Index

Arduino Multi-Processor

Hardware Design

Bus Organisation

Library Software

  1. Port Registers

The Bus Controller

Node Identifiers

Miscellaneous Functions

Programming Techniques

Schematics

Firmware


images/9-1.png

Programming Techniques



Programming a multi-processor that can execute a number tasks simultaneously requires different thought processes to those applied to conventional programming. For this multi-processor, it also requires a different way of looking at things compared to using multiple threads on a PC, because there is no shared memory. In many ways shared memory creates problems and has to be managed very carefully to avoid timing dependent behaviour. If independent tasks only exchange information by fully synchronised communication, some of the problems associated with shared memory are avoided, but there are still some pitfalls.

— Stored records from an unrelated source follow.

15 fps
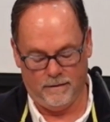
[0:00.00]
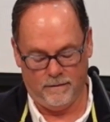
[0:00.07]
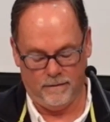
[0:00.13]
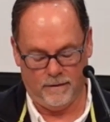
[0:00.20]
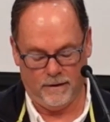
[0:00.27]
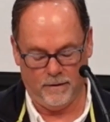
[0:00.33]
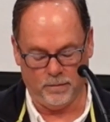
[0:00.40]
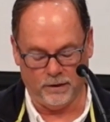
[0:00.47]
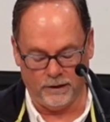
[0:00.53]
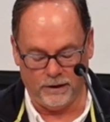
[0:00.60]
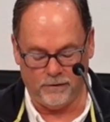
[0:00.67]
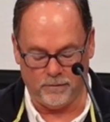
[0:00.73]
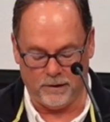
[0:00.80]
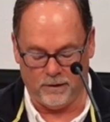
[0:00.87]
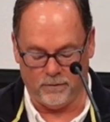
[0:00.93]
And
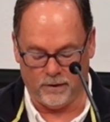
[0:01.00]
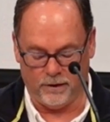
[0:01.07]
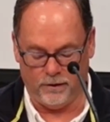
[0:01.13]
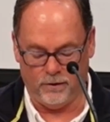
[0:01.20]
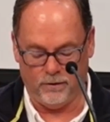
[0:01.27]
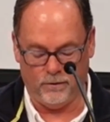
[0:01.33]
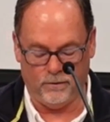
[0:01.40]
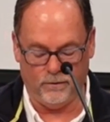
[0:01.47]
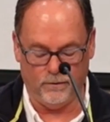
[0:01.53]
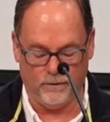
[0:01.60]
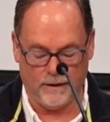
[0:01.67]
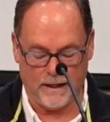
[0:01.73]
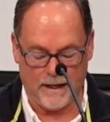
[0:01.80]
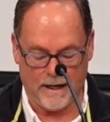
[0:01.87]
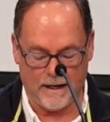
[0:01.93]
believe me, when you
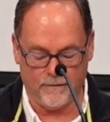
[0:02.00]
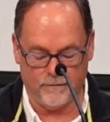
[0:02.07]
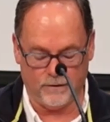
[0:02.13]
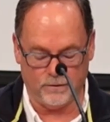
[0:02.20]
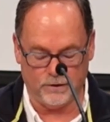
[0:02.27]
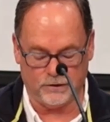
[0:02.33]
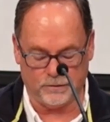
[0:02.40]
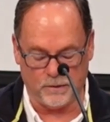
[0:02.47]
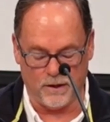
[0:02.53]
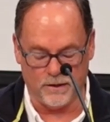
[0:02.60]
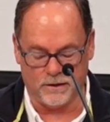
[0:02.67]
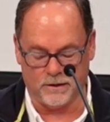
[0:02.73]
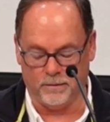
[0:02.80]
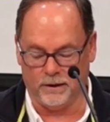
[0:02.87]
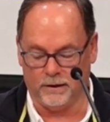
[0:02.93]
have the
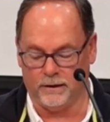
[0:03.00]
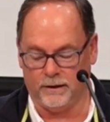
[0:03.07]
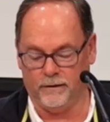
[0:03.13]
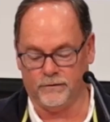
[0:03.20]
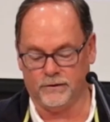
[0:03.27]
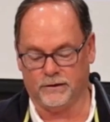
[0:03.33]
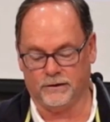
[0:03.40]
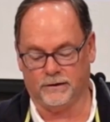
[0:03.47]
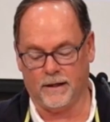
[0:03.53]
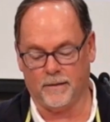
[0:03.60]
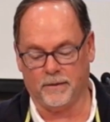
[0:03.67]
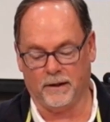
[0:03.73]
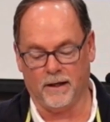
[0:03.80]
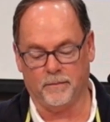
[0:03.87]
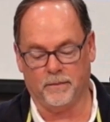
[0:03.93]
responsibility of
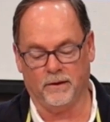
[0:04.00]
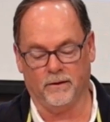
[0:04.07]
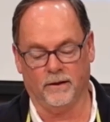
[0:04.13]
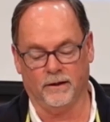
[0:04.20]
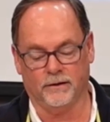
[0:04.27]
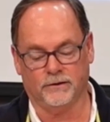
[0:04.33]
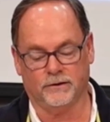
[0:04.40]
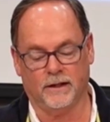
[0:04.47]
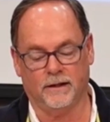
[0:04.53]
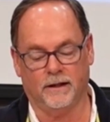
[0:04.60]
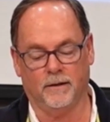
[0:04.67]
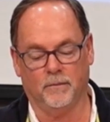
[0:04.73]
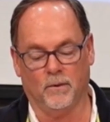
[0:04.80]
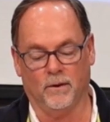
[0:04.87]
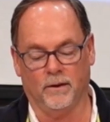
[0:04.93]
stepping up here on a Sunday
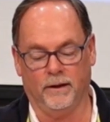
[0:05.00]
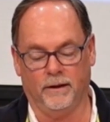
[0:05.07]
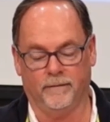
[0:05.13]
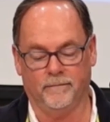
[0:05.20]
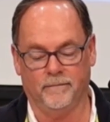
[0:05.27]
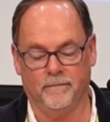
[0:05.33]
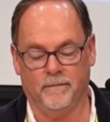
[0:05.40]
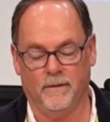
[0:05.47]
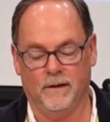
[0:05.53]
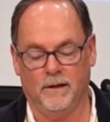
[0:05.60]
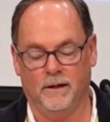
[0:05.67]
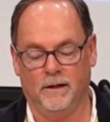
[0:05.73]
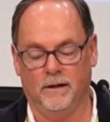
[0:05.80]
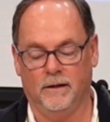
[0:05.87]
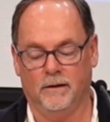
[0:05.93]
morning
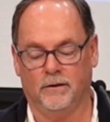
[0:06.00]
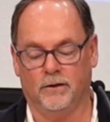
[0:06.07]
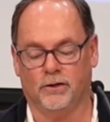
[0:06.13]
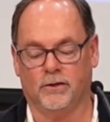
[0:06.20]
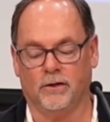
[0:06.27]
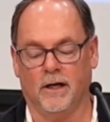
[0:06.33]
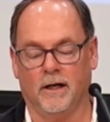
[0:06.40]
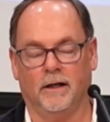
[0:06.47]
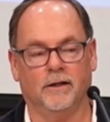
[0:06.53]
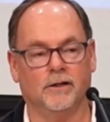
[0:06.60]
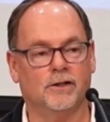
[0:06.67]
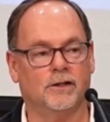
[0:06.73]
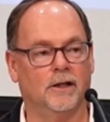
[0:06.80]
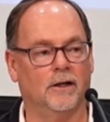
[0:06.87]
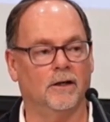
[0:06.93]
to try and
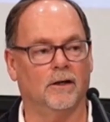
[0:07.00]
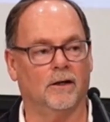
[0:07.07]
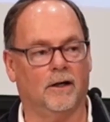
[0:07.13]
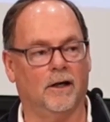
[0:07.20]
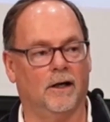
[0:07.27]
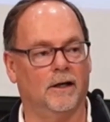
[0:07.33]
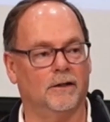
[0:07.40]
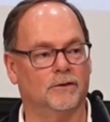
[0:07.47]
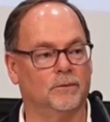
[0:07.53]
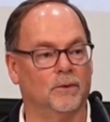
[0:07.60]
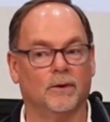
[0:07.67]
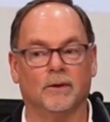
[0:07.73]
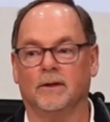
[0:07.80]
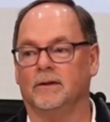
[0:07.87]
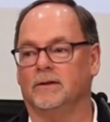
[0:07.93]
share God's
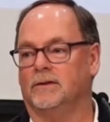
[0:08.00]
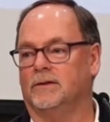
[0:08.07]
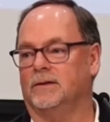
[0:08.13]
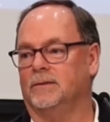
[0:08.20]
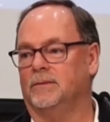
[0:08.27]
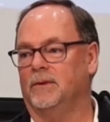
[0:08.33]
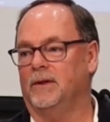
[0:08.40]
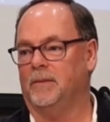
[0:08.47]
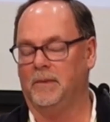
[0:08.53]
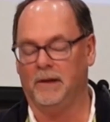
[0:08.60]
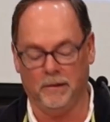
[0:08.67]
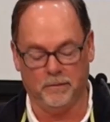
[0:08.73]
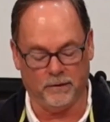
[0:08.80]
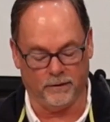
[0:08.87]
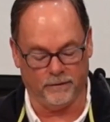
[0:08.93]
words with
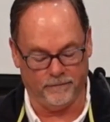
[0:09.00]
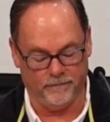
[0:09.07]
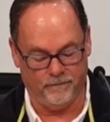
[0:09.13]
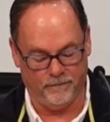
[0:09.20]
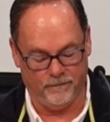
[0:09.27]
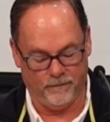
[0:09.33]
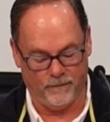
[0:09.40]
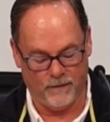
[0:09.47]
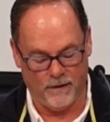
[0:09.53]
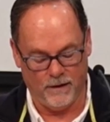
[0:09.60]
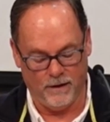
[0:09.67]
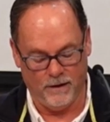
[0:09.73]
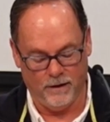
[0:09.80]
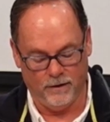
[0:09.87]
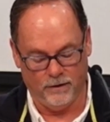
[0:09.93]
people,
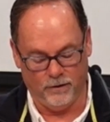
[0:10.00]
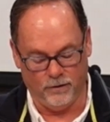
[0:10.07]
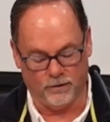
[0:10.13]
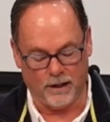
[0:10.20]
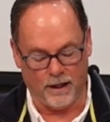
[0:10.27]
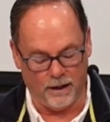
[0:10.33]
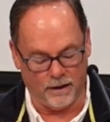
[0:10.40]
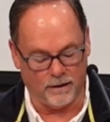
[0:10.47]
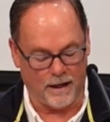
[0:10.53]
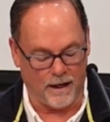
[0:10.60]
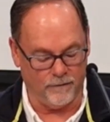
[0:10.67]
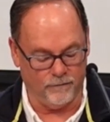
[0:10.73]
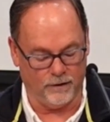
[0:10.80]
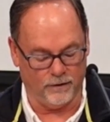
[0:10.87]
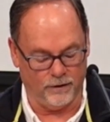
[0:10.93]
you take
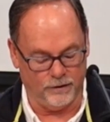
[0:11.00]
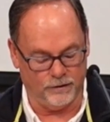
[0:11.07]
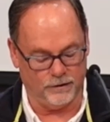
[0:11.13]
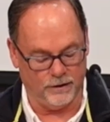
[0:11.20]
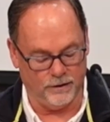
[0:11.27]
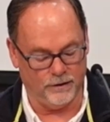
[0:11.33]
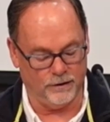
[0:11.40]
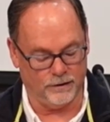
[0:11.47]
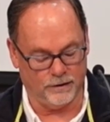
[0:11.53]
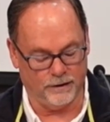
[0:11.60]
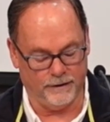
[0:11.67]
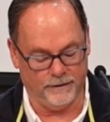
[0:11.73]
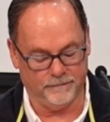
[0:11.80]
that very seriously.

In purely sequential systems actions are performed one after another. Many programming languages use a semicolon to indicate this, i.e. “a1 ; a2” means perform action a1 before action a2. If actions a1 and a2 are composite, i.e. a1 is equivalent to “a11 ; a12 ; a13” and a2 is equivalent to “a21 ; a23”, the sequential composition of a1 and a2 is straightforward, i.e. “a1 ; a2” is equivalent to “a11 ; a12 ; a13 ; a21 ; a22”.

With parallel execution things are more complex. We might write “a1 || a2” to indicate that a1 and a2 are to be executed in parallel, but now there is no easy way to define how the execution of “a11 ; a12 ; a13” is sequenced with respect to “a21 ; a22”, i.e. what does “(a11 ; a12 ; a13) || (a21 ; a22)” mean? If any of the components of a1 access resources shared with the components of a2, there is no way to uniquely determining the end result without knowing the relative timing of all of the actions; something which may not be possible, or may vary from one execution to another. So even in a parallel execution environment, is important to be able to control the sequence in which actions are performed.

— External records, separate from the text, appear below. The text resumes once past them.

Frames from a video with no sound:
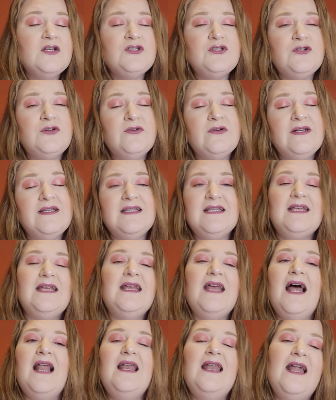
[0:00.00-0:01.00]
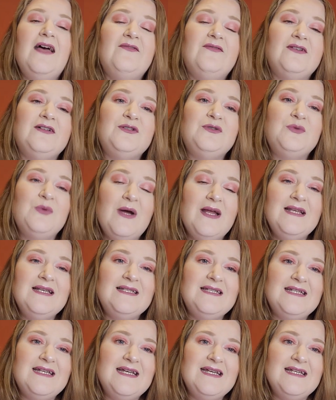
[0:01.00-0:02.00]
During the
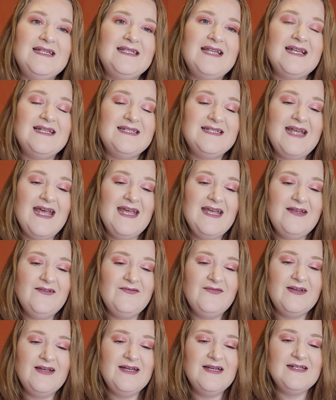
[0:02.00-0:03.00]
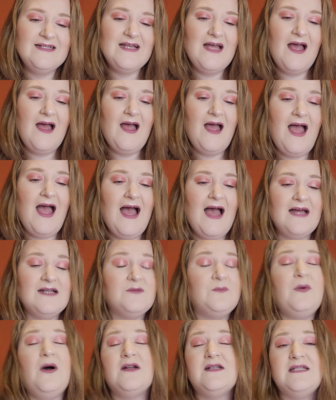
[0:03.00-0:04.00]
1120s, David
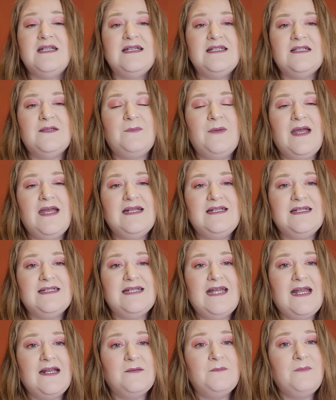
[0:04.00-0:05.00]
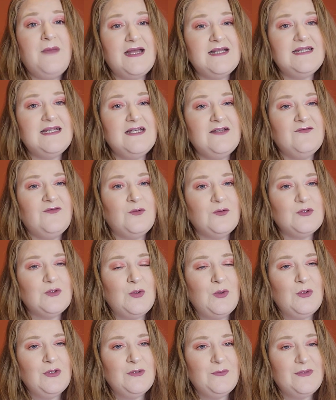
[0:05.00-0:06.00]
had participated in medieval
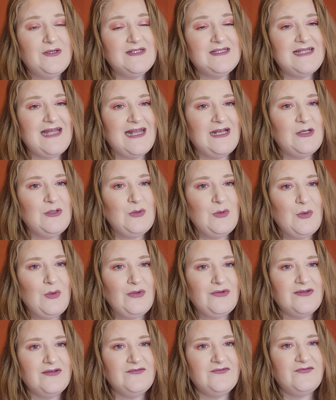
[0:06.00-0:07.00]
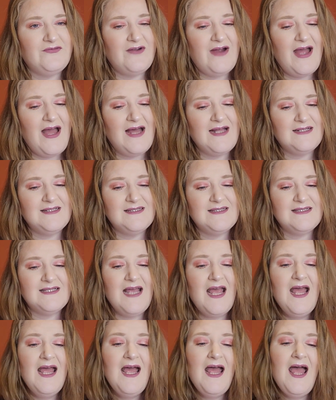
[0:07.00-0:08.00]
tournaments in northern France.
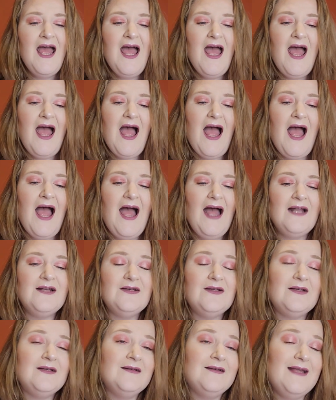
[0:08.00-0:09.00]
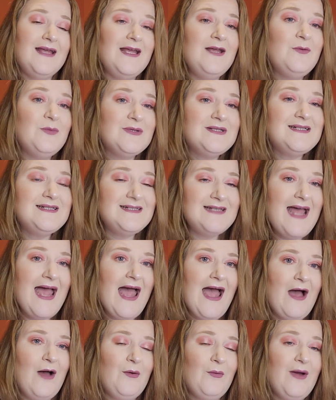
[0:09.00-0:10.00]
And he was
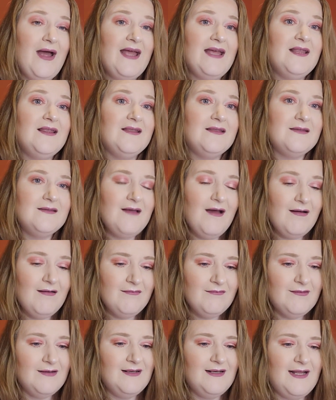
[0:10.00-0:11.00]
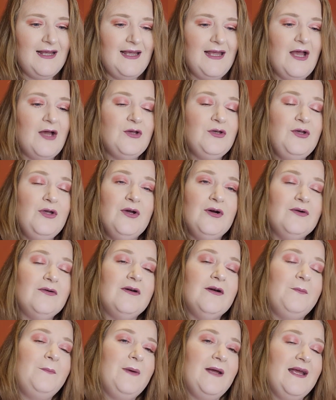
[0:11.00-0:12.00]
now a thoroughly
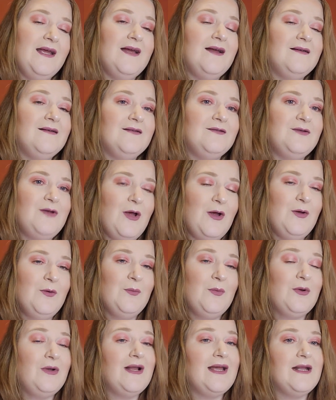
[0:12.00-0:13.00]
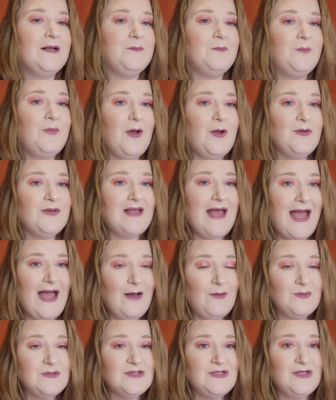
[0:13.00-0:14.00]
European noble in both
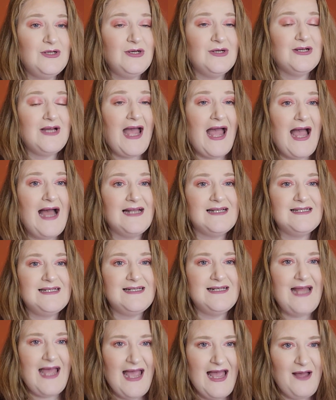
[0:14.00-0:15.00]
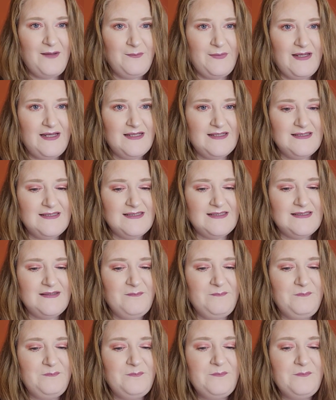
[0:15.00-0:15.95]
outlook and in habits.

This multi-processor was designed to support systems which can be described by network diagrams such as that shown below in figure 4. It allows tasks to be executed simultaneously when a single processor would be forced to execute them sequentially, one after another. In sequential programs tasks that are independent often become tangled together simply because one processor has to execute them all. Therefore some simplification can also result from parallel execution. In many ways, the more computation a node can perform independently of every other node, i.e. without communication, the more effective the multi-processor will be.

images/9-2.png
Figure 4

General networks like the one shown above can be built from components that fall somewhere between the 2 extremes shown in figure 5 and figure 6 below.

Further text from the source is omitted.